● **What to do**:
Begin the copy at the line containing "[0:01.60-0:01.92]" in the data below and end it at the line containing "Transcript: things like", keeping each line exact and leaving out pictures.
*** Task inputs Section Begins ***
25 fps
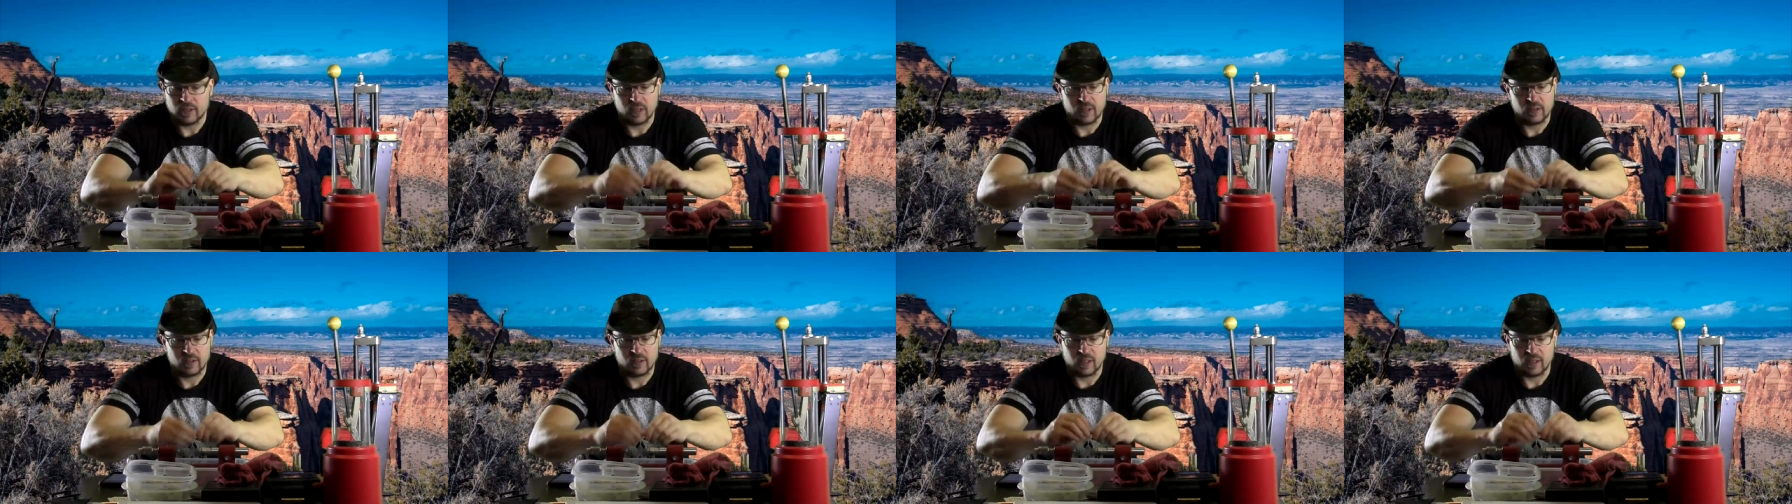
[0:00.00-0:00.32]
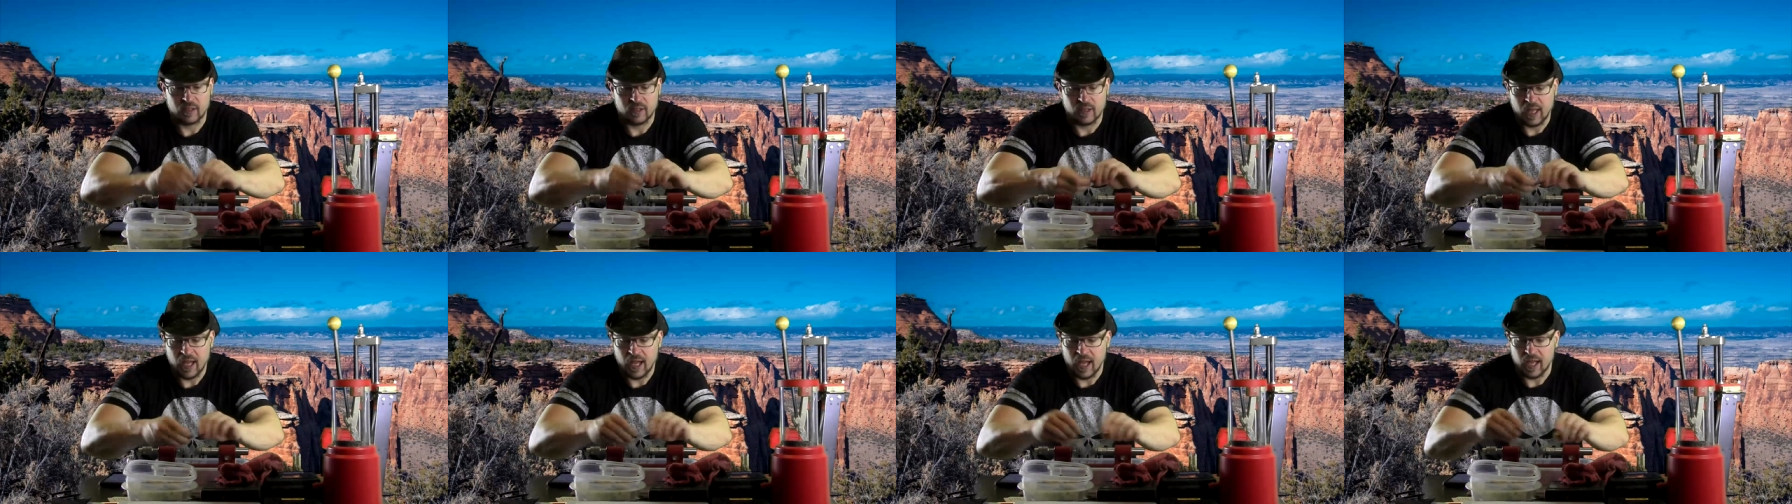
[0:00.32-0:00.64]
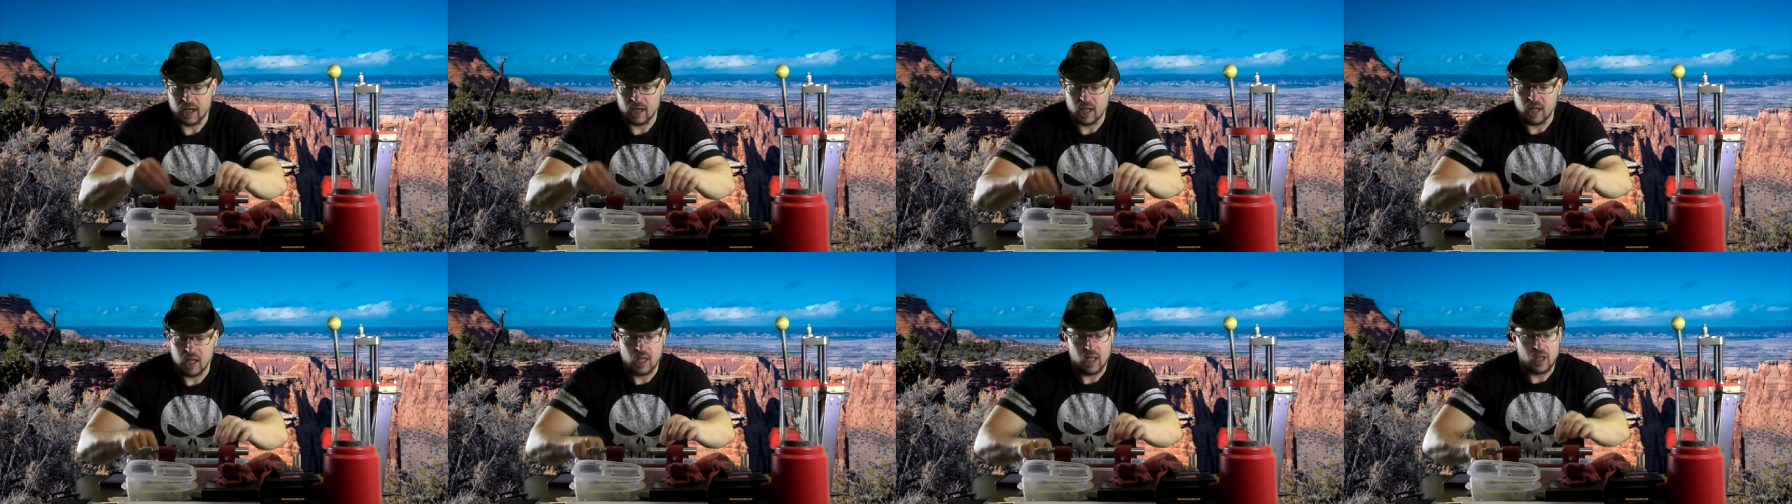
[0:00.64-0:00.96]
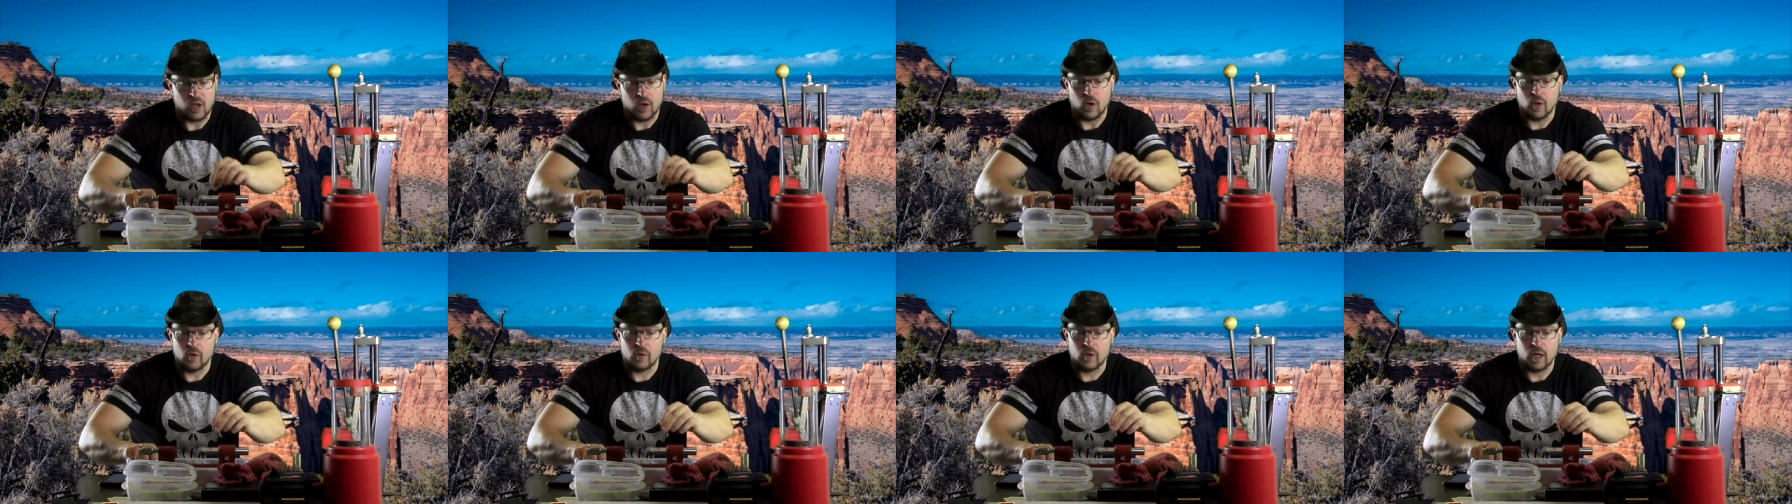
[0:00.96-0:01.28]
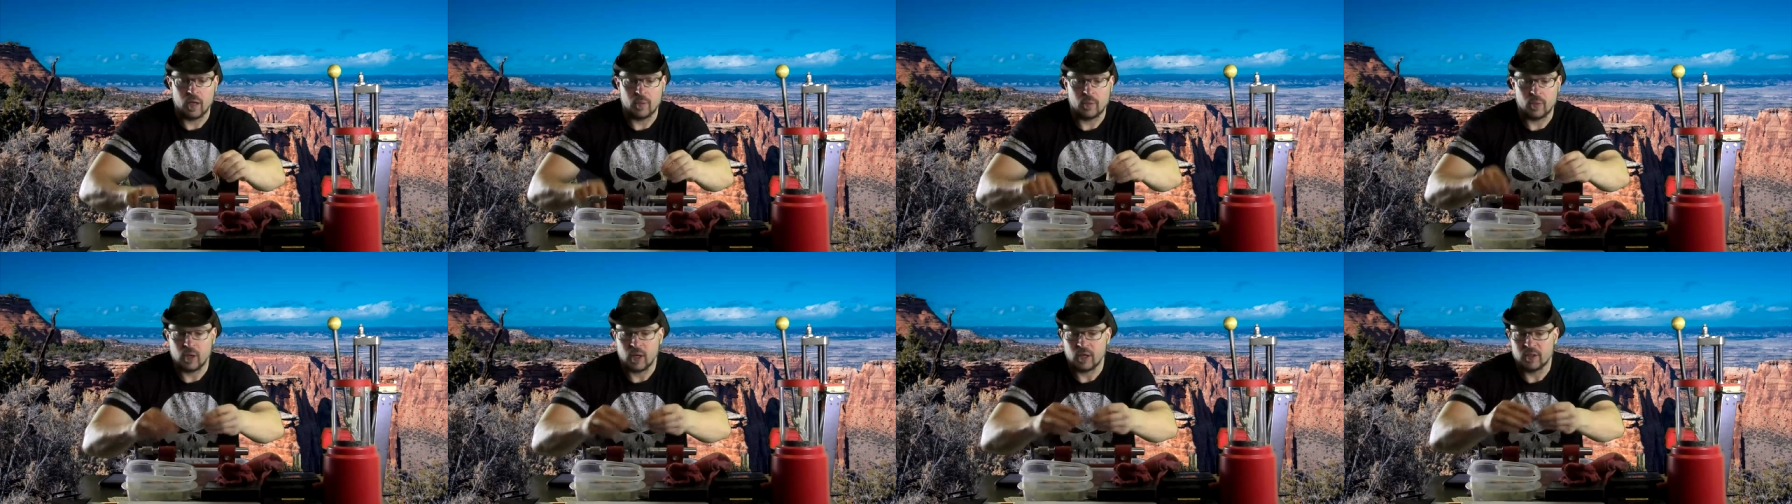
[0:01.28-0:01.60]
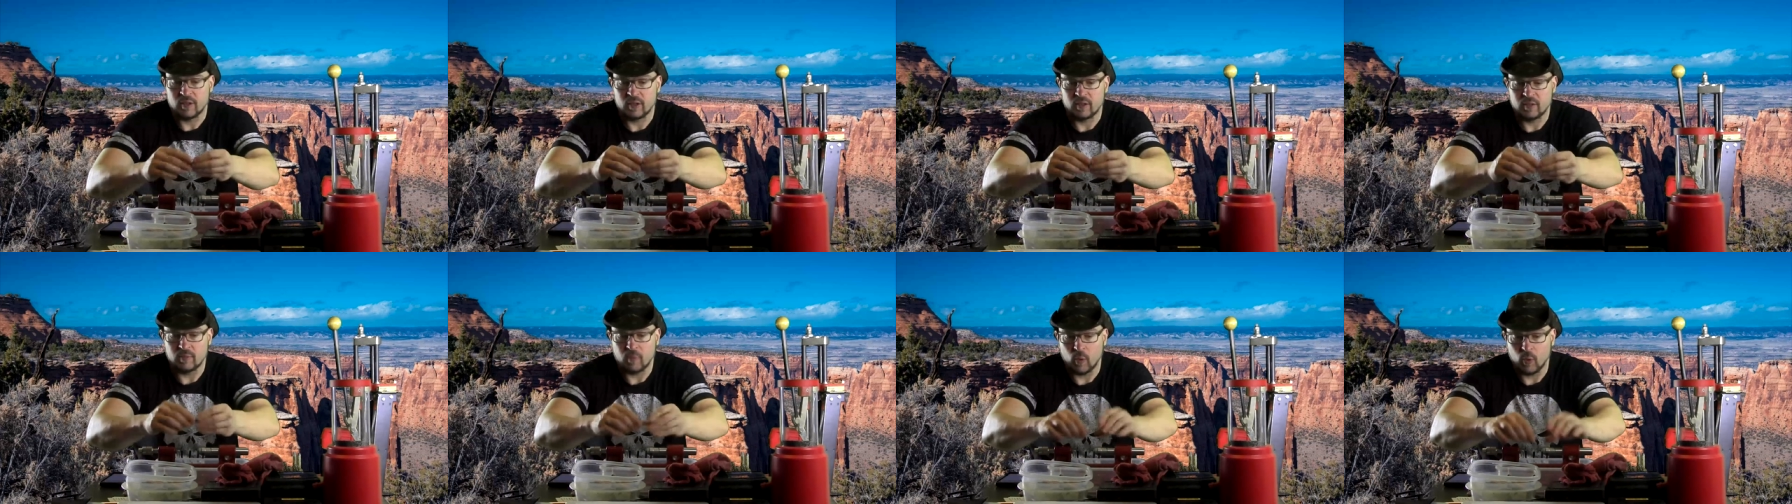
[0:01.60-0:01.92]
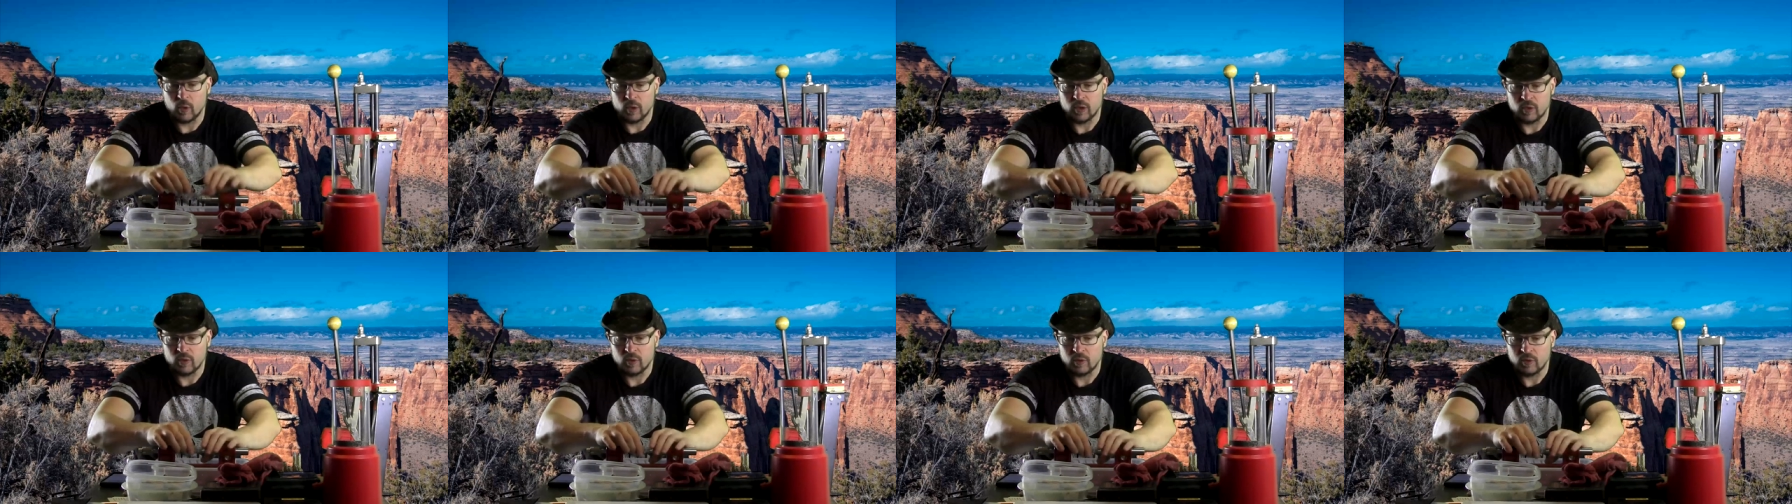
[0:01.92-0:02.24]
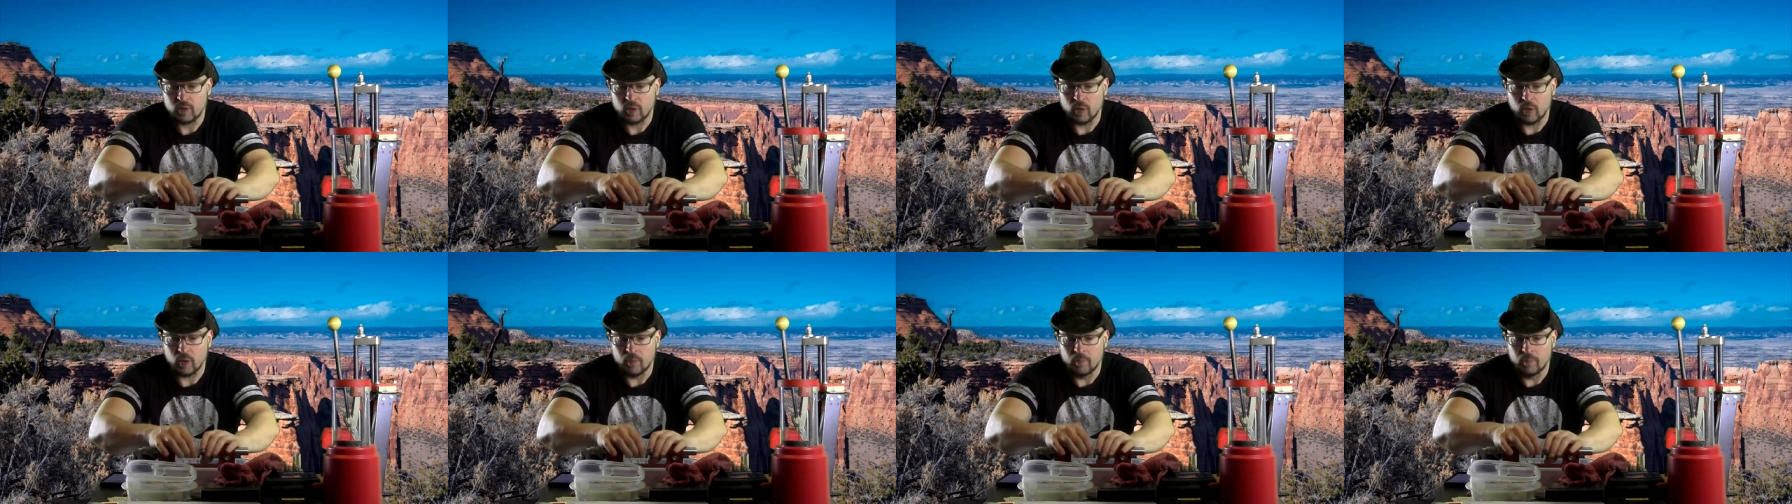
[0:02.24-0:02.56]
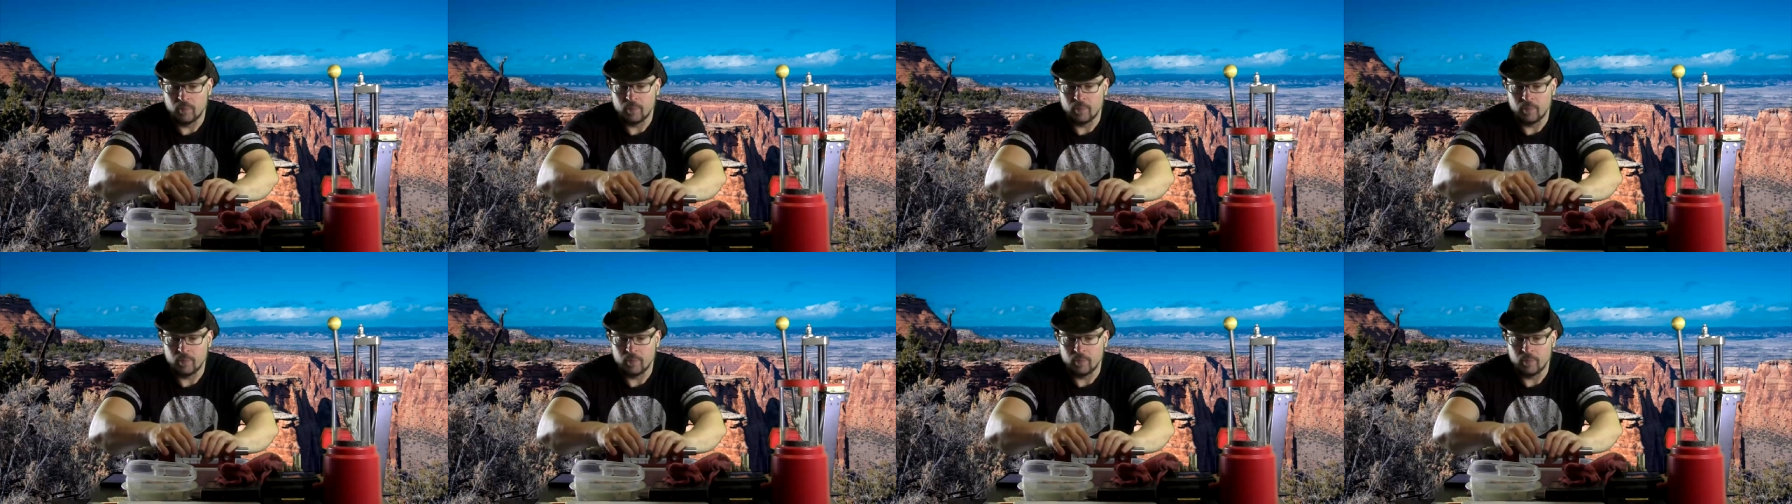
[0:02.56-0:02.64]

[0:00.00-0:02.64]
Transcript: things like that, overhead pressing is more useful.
*** Task inputs Section Ends ***
*** Task inputs Section Begins ***
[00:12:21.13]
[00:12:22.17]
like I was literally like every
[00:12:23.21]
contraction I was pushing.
*** Task inputs Section Ends ***
● **Exercise result**:
[0:01.60-0:01.92]
[0:01.92-0:02.24]
[0:02.24-0:02.56]
[0:02.56-0:02.64]

[0:00.00-0:02.64]
Transcript: things like that, overhead pressing is more useful.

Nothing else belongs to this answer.